NAME
App::ElasticSearch::Utilities::QueryString - CLI query string fixer
VERSION
version 8.8
SYNOPSIS
This class provides a pluggable architecture to expand query strings on the command-line into complex Elasticsearch queries.
ATTRIBUTES
context
Defaults to 'query', but can also be set to 'filter' so the elements will be added to the 'must' or 'filter' parameter.
search_path
An array reference of additional namespaces to search for loading the query string processing plugins. Example:
$qs->search_path([qw(My::Company::QueryString)]);
This will search:
App::ElasticSearch::Utilities::QueryString::*
My::Company::QueryString::*
For query processing plugins.
default_join
When fixing up the query string, if two tokens are found next to eachother missing a joining token, join using this token. Can be either AND
or OR
, and defaults to AND
.
plugins
Array reference of ordered query string processing plugins, lazily assembled.
fields_meta
A hash reference with the field data from App::ElasticSearch::Utilities::es_index_fields.
METHODS
expand_query_string(@tokens)
This function takes a list of tokens, often from the command line via @ARGV. Uses a plugin infrastructure to allow customization.
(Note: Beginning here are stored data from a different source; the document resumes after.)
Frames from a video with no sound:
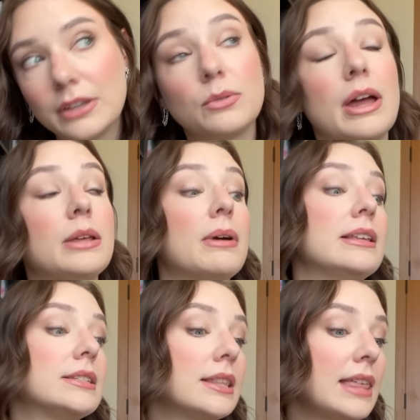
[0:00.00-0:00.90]
So
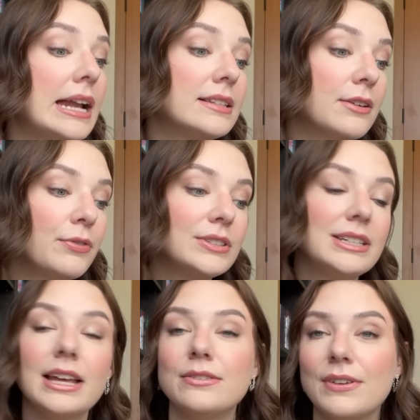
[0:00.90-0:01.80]
anyways, that is it for
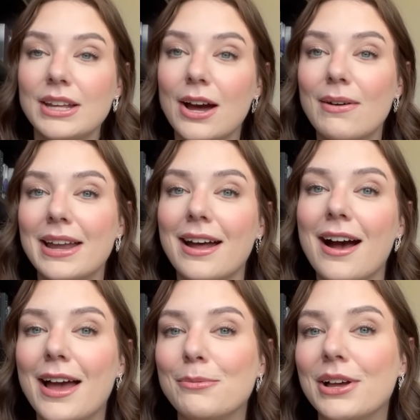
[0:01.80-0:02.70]
today's video, and
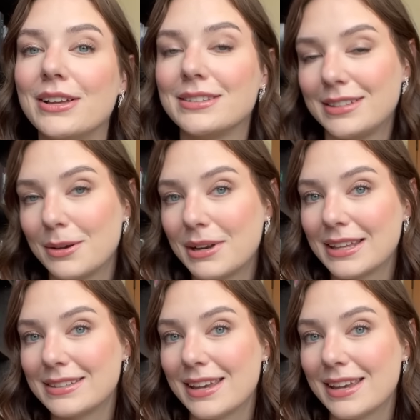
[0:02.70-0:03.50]
I will see you when I see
Returns: App::ElasticSearch::Utilities::Query object
TOKENS
The token expansion plugins can return undefined, which is basically a noop on the token. The plugin can return a hash reference, which marks that token as handled and no other plugins receive that token. The hash reference may contain:
- query_string
-
This is the rewritten bits that will be reassembled in to the final query string.
- condition
-
This is usually a hash reference representing the condition going into the bool query. For instance:
{ terms => { field => [qw(alice bob charlie)] } }
Or
{ prefix => { user_agent => 'Go ' } }
These conditions will wind up in the must or must_not section of the bool query depending on the state of the the invert flag.
- invert
-
This is used by the bareword "not" to track whether the token invoked a flip from the must to the must_not state. After each token is processed, if it didn't set this flag, the flag is reset.
- dangles
-
This is used for bare words like "not", "or", and "and" to denote that these terms cannot dangle from the beginning or end of the query_string. This allows the final pass of the query_string builder to strip these words to prevent syntax errors.
Extended Syntax
The search string is pre-analyzed before being sent to ElasticSearch. The following plugins work to manipulate the query string and provide richer, more complete syntax for CLI applications.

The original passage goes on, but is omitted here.